* **Data excerpts**:
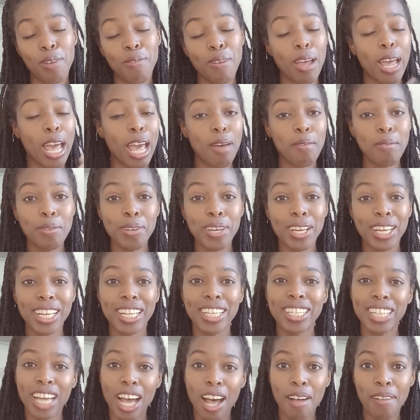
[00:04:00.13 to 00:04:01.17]
if I am doing a
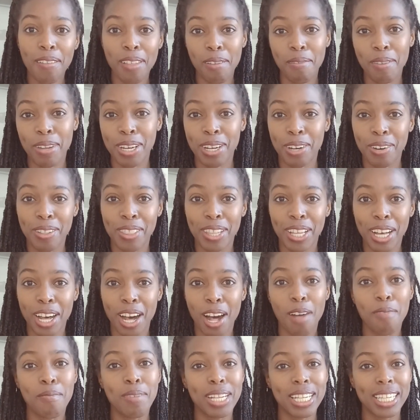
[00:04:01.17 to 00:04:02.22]
good job, let me know in the
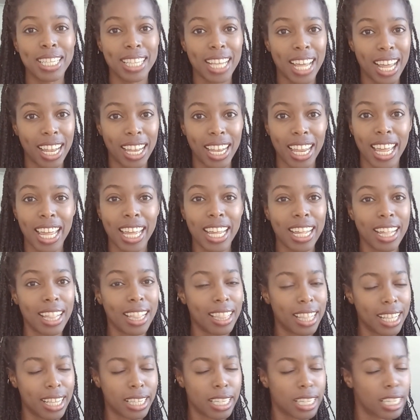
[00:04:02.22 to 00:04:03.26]
comments that like
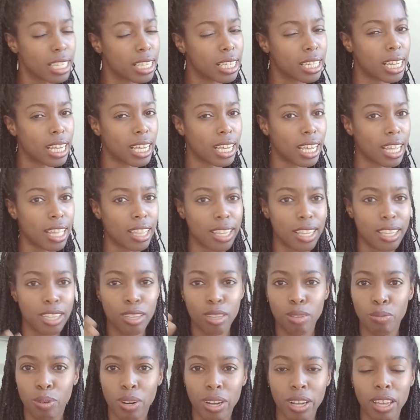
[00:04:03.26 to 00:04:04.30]
this is sticking, this
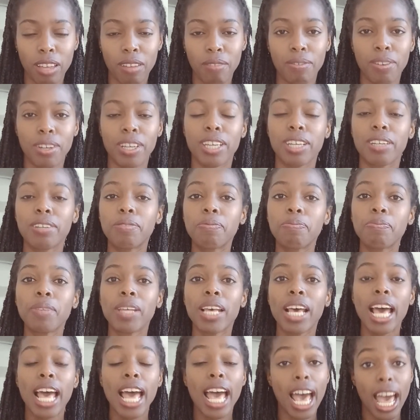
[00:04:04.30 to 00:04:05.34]
is working for you.
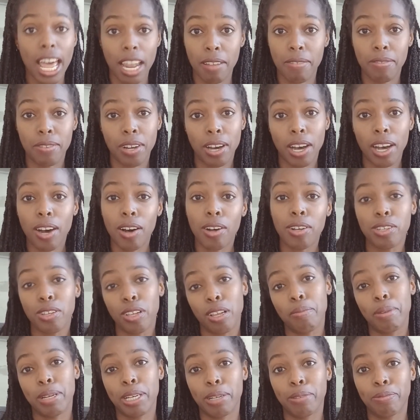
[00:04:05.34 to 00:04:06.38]
And if not, also
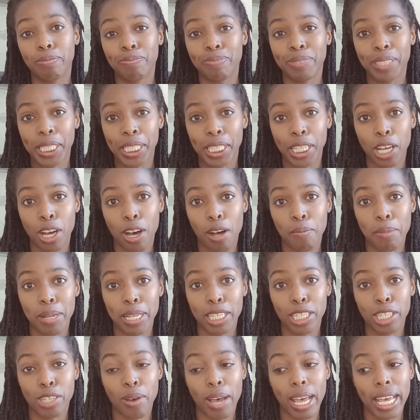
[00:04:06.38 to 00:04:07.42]
let me know in the
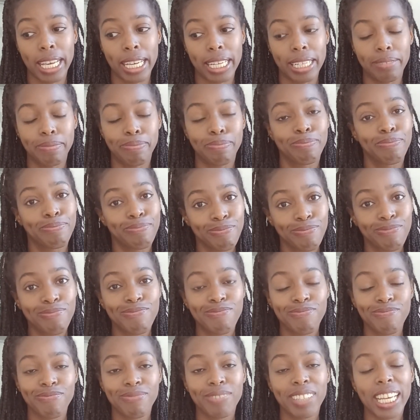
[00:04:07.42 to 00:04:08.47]
comments so I can
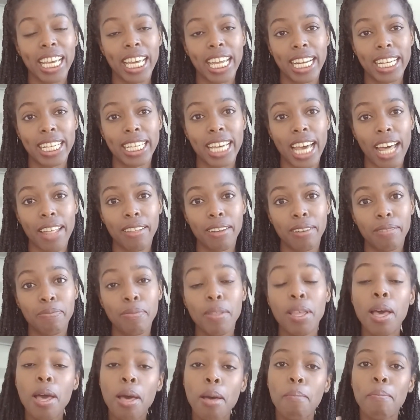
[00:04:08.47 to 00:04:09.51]
get it together.
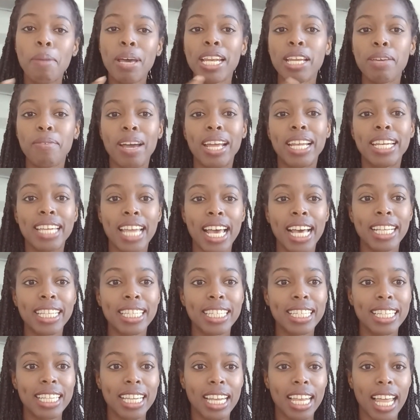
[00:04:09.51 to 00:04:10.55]
But anyway,
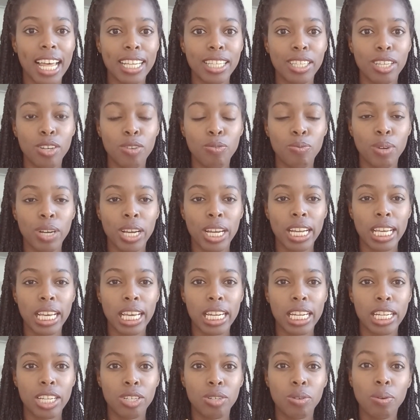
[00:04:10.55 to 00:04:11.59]
next lesson, we're going to
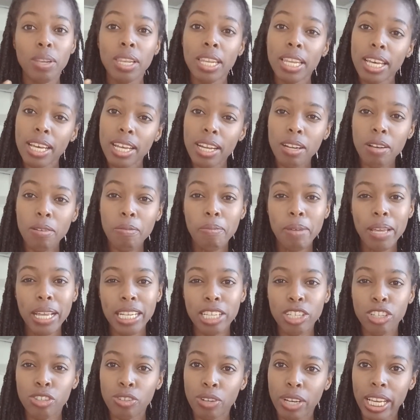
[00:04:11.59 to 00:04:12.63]
get into a little
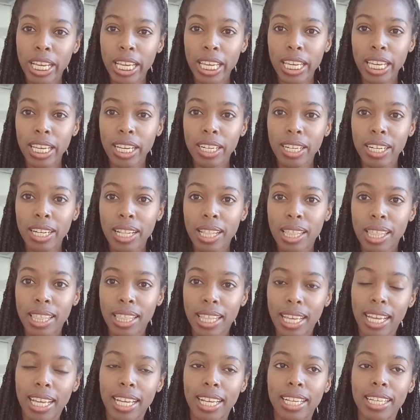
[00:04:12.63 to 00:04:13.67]
bit trickier
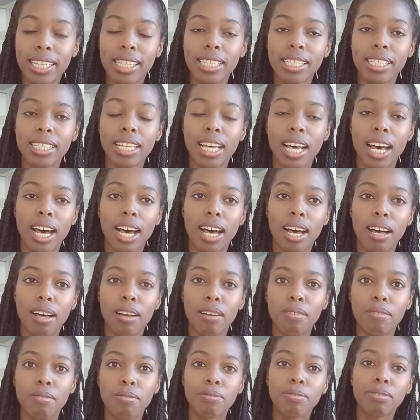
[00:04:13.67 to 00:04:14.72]
things
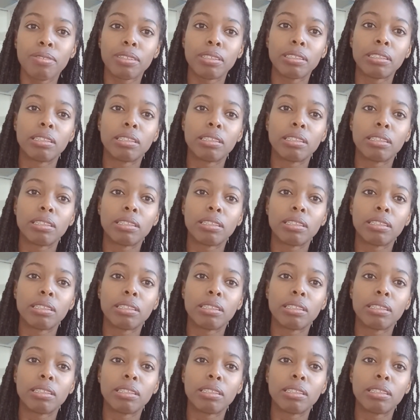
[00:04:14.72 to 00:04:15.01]
of,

* **ACTIVITY**: Please retype the data exactly. The pictures do not go in.

* **ANSWER TO THIS PROBLEM**:
[00:04:00.13 to 00:04:01.17]
if I am doing a
[00:04:01.17 to 00:04:02.22]
good job, let me know in the
[00:04:02.22 to 00:04:03.26]
comments that like
[00:04:03.26 to 00:04:04.30]
this is sticking, this
[00:04:04.30 to 00:04:05.34]
is working for you.
[00:04:05.34 to 00:04:06.38]
And if not, also
[00:04:06.38 to 00:04:07.42]
let me know in the
[00:04:07.42 to 00:04:08.47]
comments so I can
[00:04:08.47 to 00:04:09.51]
get it together.
[00:04:09.51 to 00:04:10.55]
But anyway,
[00:04:10.55 to 00:04:11.59]
next lesson, we're going to
[00:04:11.59 to 00:04:12.63]
get into a little
[00:04:12.63 to 00:04:13.67]
bit trickier
[00:04:13.67 to 00:04:14.72]
things
[00:04:14.72 to 00:04:15.01]
of,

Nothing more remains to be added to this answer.